*** Opening of RECORDED DATA ***

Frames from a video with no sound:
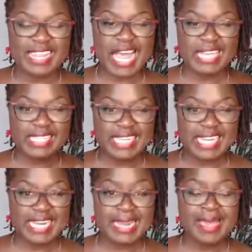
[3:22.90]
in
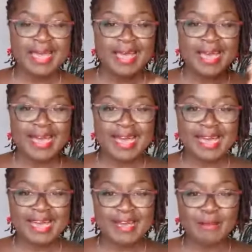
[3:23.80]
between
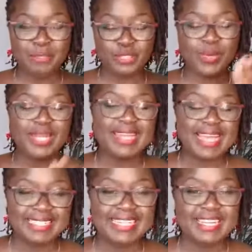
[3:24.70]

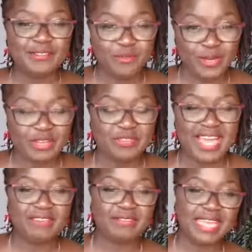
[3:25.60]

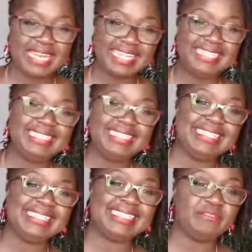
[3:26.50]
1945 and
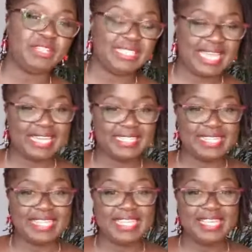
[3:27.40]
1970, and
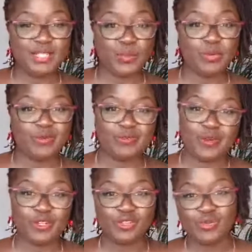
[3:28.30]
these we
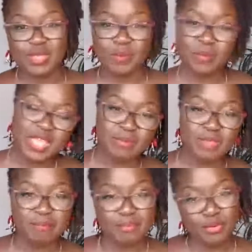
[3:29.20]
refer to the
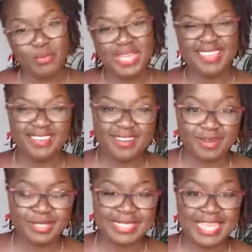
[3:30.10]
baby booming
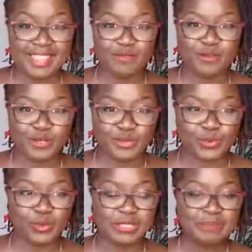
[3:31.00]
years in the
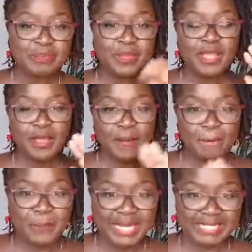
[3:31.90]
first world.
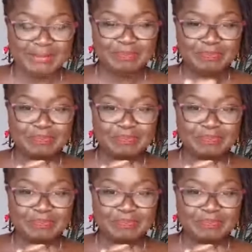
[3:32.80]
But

*** Close of RECORDED DATA ***
*** Opening of RECORDED DATA ***

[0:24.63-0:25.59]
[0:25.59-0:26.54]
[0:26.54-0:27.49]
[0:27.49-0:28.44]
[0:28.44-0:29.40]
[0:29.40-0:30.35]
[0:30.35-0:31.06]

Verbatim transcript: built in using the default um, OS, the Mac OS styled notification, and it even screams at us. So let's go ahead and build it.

*** Close of RECORDED DATA ***

* TASK ITEM *
Give only the lines from the one holding "[0:25.59-0:26.54]" through the one holding "Verbatim transcript: built", each restated exactly as it appears above.

* OUTPUT *
[0:25.59-0:26.54]
[0:26.54-0:27.49]
[0:27.49-0:28.44]
[0:28.44-0:29.40]
[0:29.40-0:30.35]
[0:30.35-0:31.06]

Verbatim transcript: built in using the default um, OS, the Mac OS styled notification, and it even screams at us. So let's go ahead and build it.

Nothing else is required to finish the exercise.